*** Begin section ***

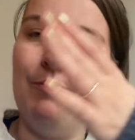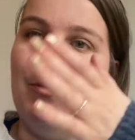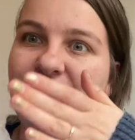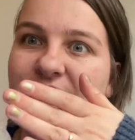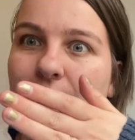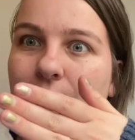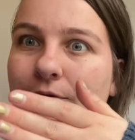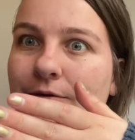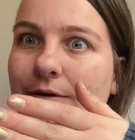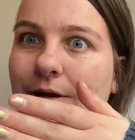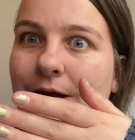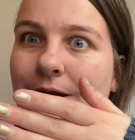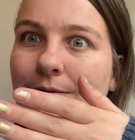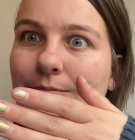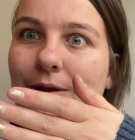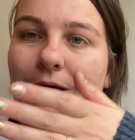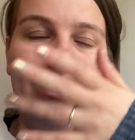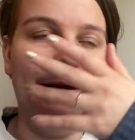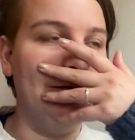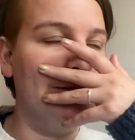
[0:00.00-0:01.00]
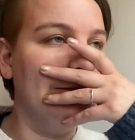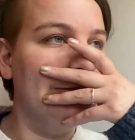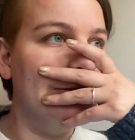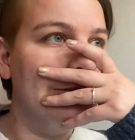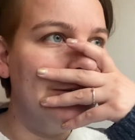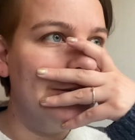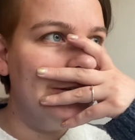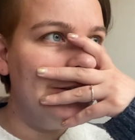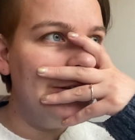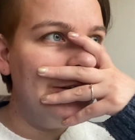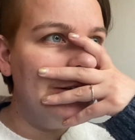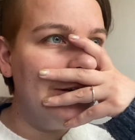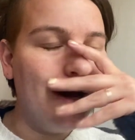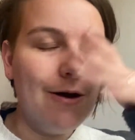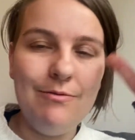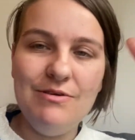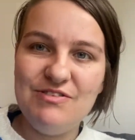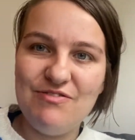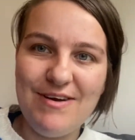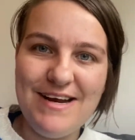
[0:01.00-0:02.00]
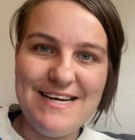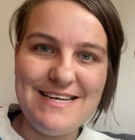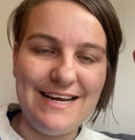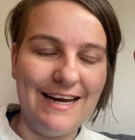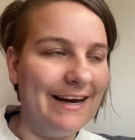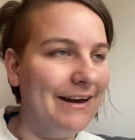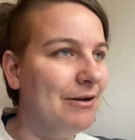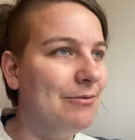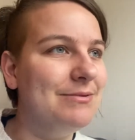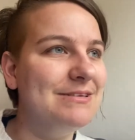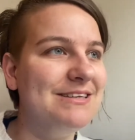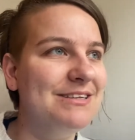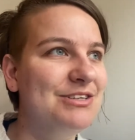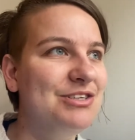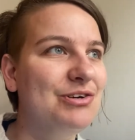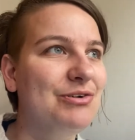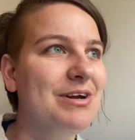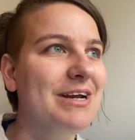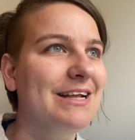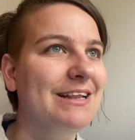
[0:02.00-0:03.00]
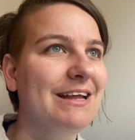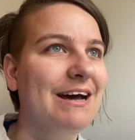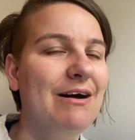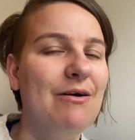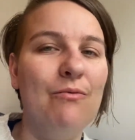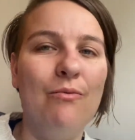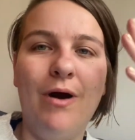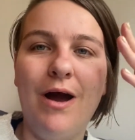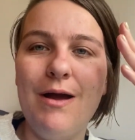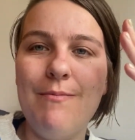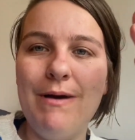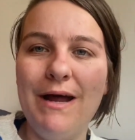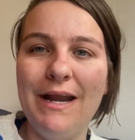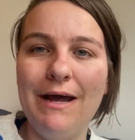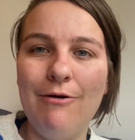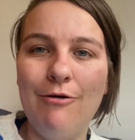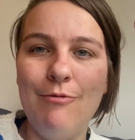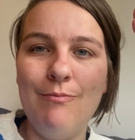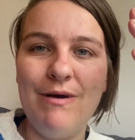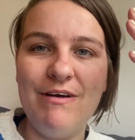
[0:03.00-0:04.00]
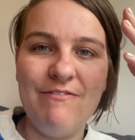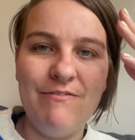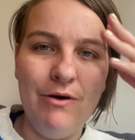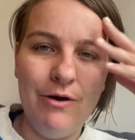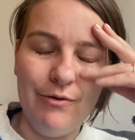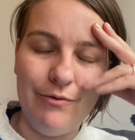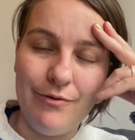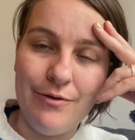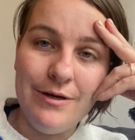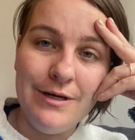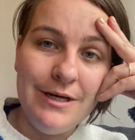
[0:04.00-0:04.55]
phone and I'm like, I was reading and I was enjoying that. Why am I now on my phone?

*** End section ***

Task brief: The result should be an exact copy of the material, containing no pictures.

Your solution:
[0:00.00-0:01.00]
[0:01.00-0:02.00]
[0:02.00-0:03.00]
[0:03.00-0:04.00]
[0:04.00-0:04.55]
phone and I'm like, I was reading and I was enjoying that. Why am I now on my phone?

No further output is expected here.